В тот вечер в тускло освещенной столовой, давясь от отвращения, я ел какое-то варево из немолотой заплесневевшей кукурузы. Стол, хотя его слегка поскоблили перед ужином, казался покрытым блевотиной.

Я увидел его в толпе "закрывающих амбразуру своим телом". Так называли несчастных, клянчивших у окна раздачи добавку этого кукурузного говна. Его нельзя было не заметить. В толпе попрошаек он выглядел как удод среди воробьев. Темно-золотой чуб выбился из-под танкошлема, нависая над правым глазом. Большой красивый нос. Четко очерченные полные губы, рвущиеся в улыбку. А главное - глаза! Черные-черные. С этаким воровским прищуром. Ресницы густые, длинные, шелковистые. И ощущение - подкинь сейчас помдеж полмиски тухлой кукурузы, этот парень отколет такую чечотку, что мрачная столовая превратится в праздничный зал.

Определенно, я где-то встречал этого танкиста. Но где? Он отошел от окна раздачи, матюкаясь, и недовольно посмотрел на меня, свидетеля его бессмысленного позора.

- Славянин, где это я встречал тебя?

Ресницы описали дугу, окидывая меня взглядом с ног до головы.

- Не, я тебя не встречал.

Разговорились. Стали задавать друг другу вопросы. Выяснилось, что воевали мы в разных частях. В госпиталях тоже не могли встретиться. Откуда же так знакомо мне его лицо?

- А родом ты откуда будешь? -спросил он.

Я ответил.

- Не, не бывал я в твоих краях.

- А ты откуда?

- Терский я казак. Из Муртазово. Слыхал такое?

- Муртазово? Сторожка на южном переезде?

Как током хлестнуло его. Глаза распахнулись, стали огромными.

- Привет тебе, Александр, от мамы. Я был у нее в октябре.

- Как это в октябре? Немцы-то ведь заняли Муртазово в сентябре?

Вырвавшись из вони столовой в мокрую темноту Шулавери, я рассказал ему, слушавшему с затаенным дыханием, что случилось со мной три месяца назад по ту сторону Кавказского хребта.

Задание сперва казалось не очень сложным: добраться до станции Муртазово и установить связь с партизанским отрядом, вернее, с подразделением НКВД, оставленным в немецком тылу.

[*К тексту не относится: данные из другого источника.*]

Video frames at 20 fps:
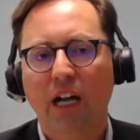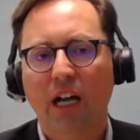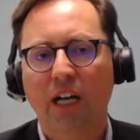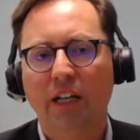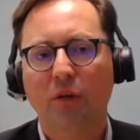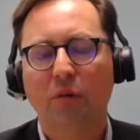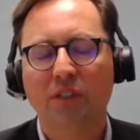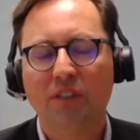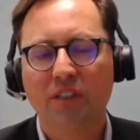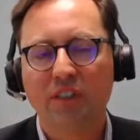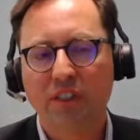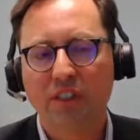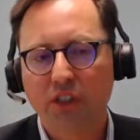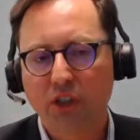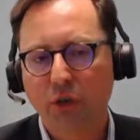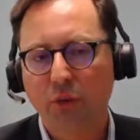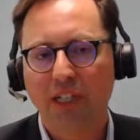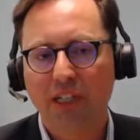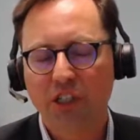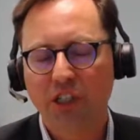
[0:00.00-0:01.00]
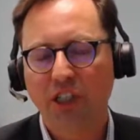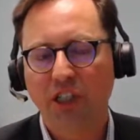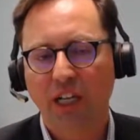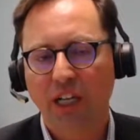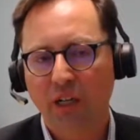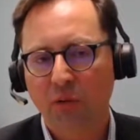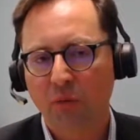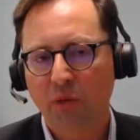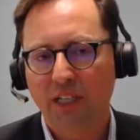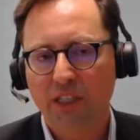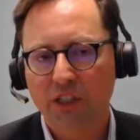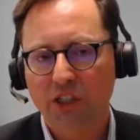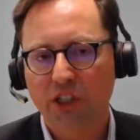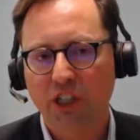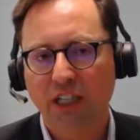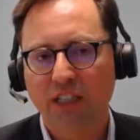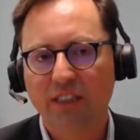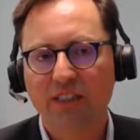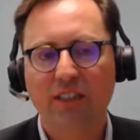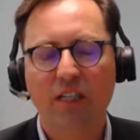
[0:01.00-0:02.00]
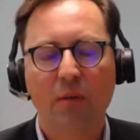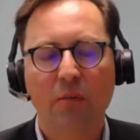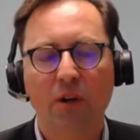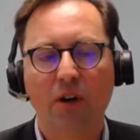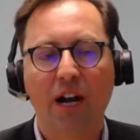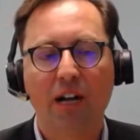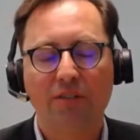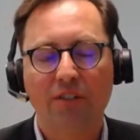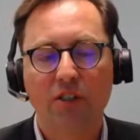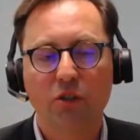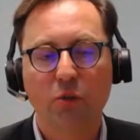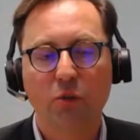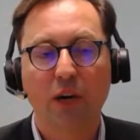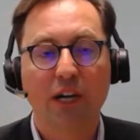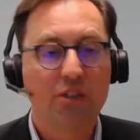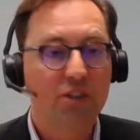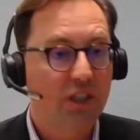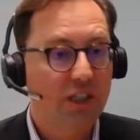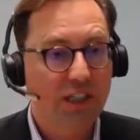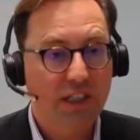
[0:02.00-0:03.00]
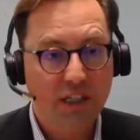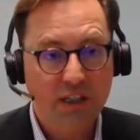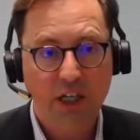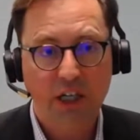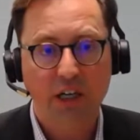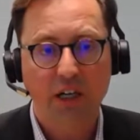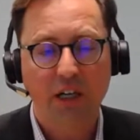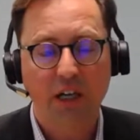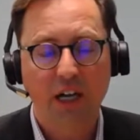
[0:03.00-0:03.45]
there was a situation in which its demographics were actually youngerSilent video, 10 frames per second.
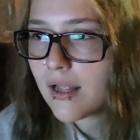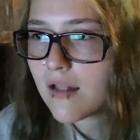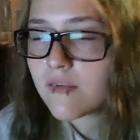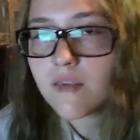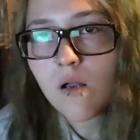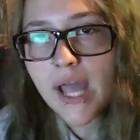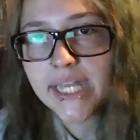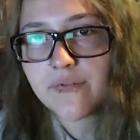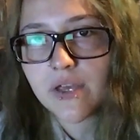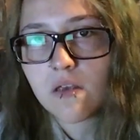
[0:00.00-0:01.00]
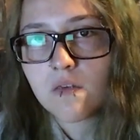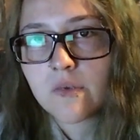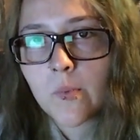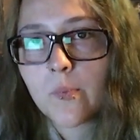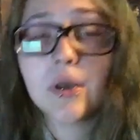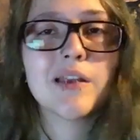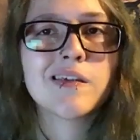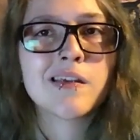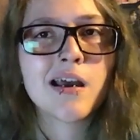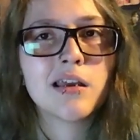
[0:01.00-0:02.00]
it still kind of is, but
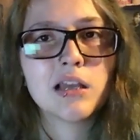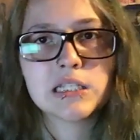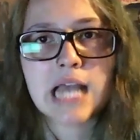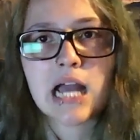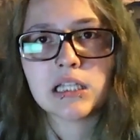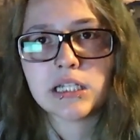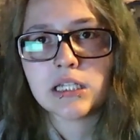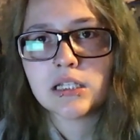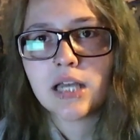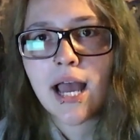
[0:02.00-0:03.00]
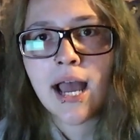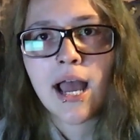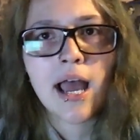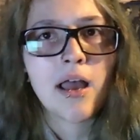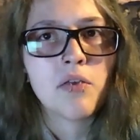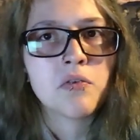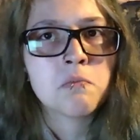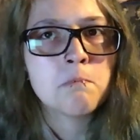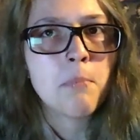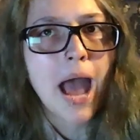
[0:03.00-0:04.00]
it's not exactly
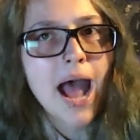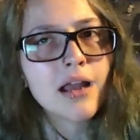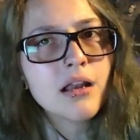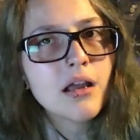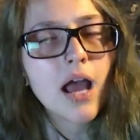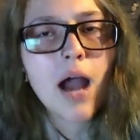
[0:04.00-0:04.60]
as bad.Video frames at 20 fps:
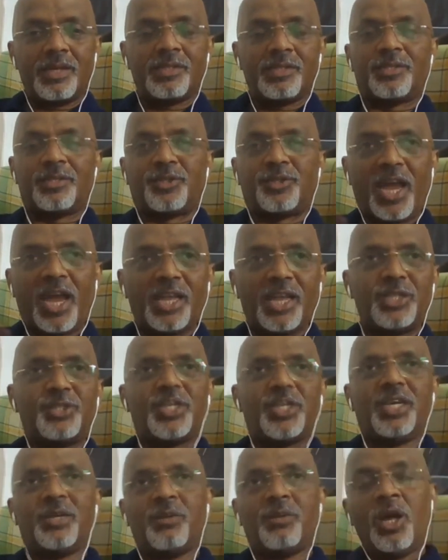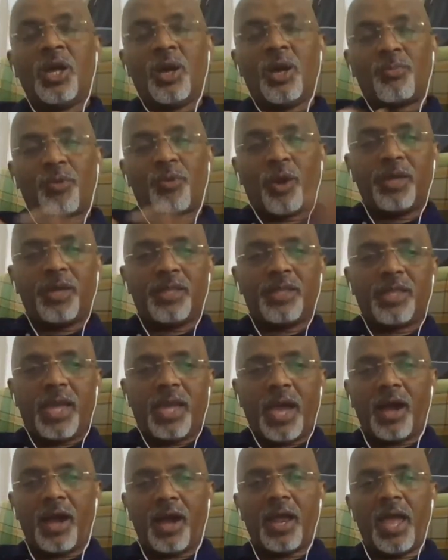It's a challenging, probably
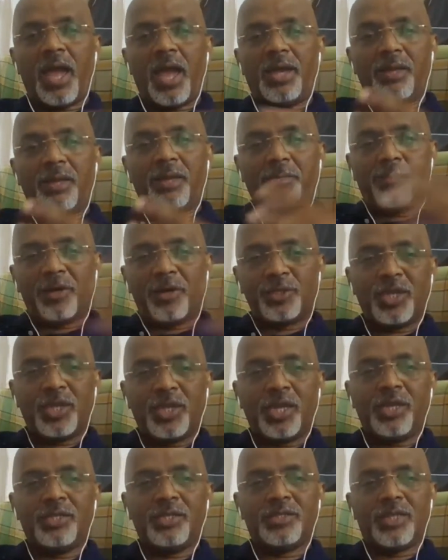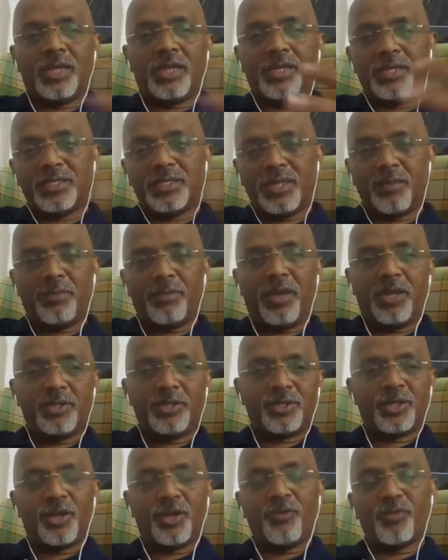they are adding purchase and
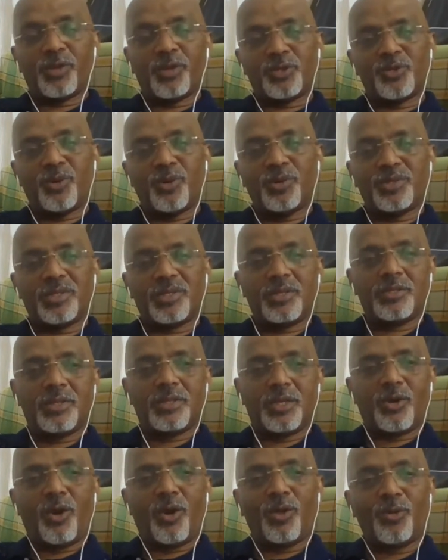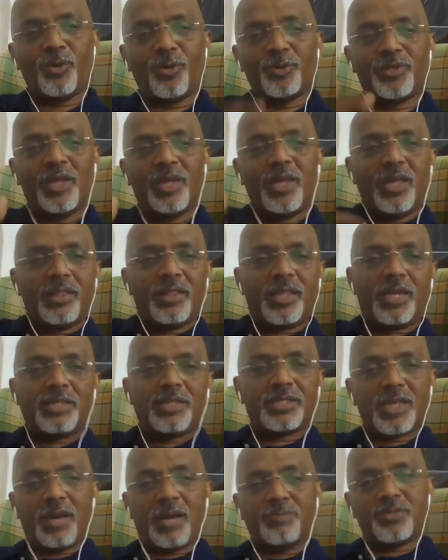dissemination of resources, and all those
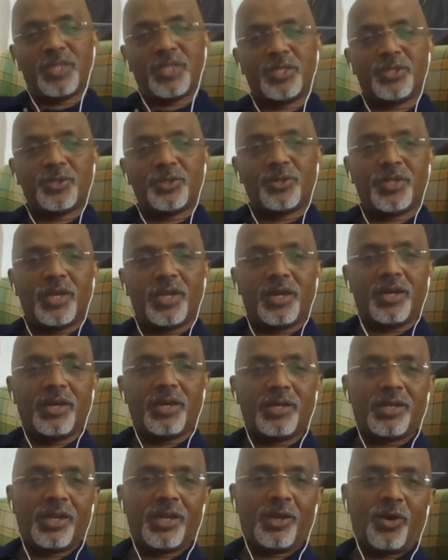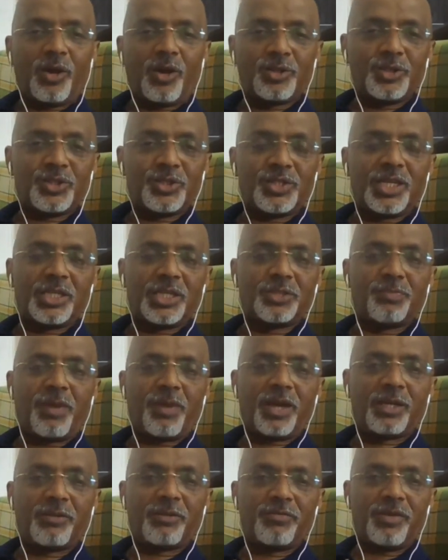things comes into the logistics
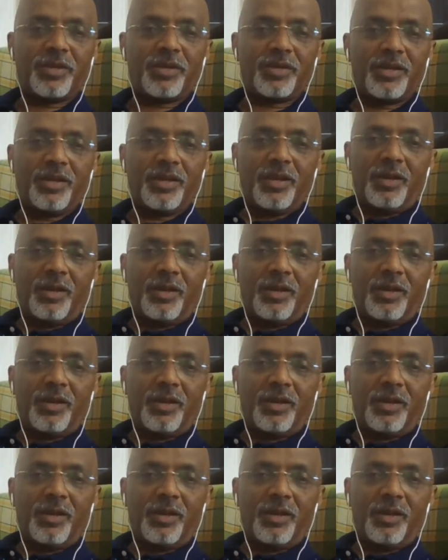part of it,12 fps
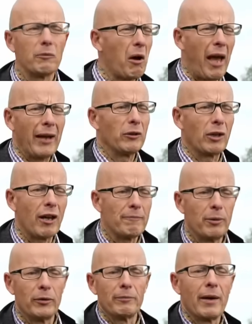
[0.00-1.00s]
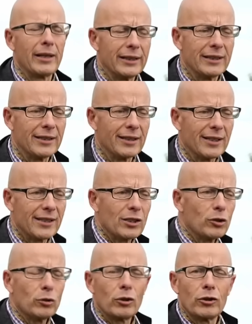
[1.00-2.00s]
well, hang on, I put money into this
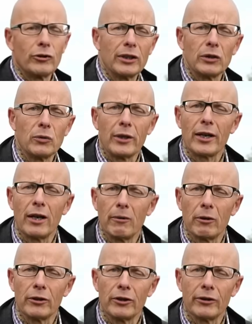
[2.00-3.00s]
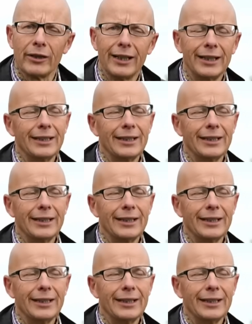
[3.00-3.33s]
and you're not doing it the way I want to do it.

И только. По занятой противником территории предстояло пройти не более десяти километров. А местность мы знали, как свою ладонь - только недавно отступили оттуда.

Как и обычно, пошел со мной Степан Лагутин, молчаливый алтайский охотник. При весе более ста двадцати килограммов и двухметровом росте он мог бесшумно пройти по хворосту. Юркий вороватый Гутеев сам напросился на это задание. Четвертой пошла Люба с новенькой английской радиостанцией, поступившей к нам через Иран.

В черной темноте, угадывая напряженно следившие за мной глаза, я ни словом не упомянул о том, что Люба была моей недосягаемой звездой, моей мукой. Она была невероятно красивой. Во всяком случае, такой она мне казалась. Ей уже исполнилось восемнадцать лет, и я, вероятно, казался ей пацаном. Положение командира не позволяло мне даже ненароком открыть клокотавшие во мне чувства. Капитан Жук назвал меня собакой на сене, когда однажды я чуть не пристрелил его, увидев, как он повалил Любу на гальку железнодорожной насыпи.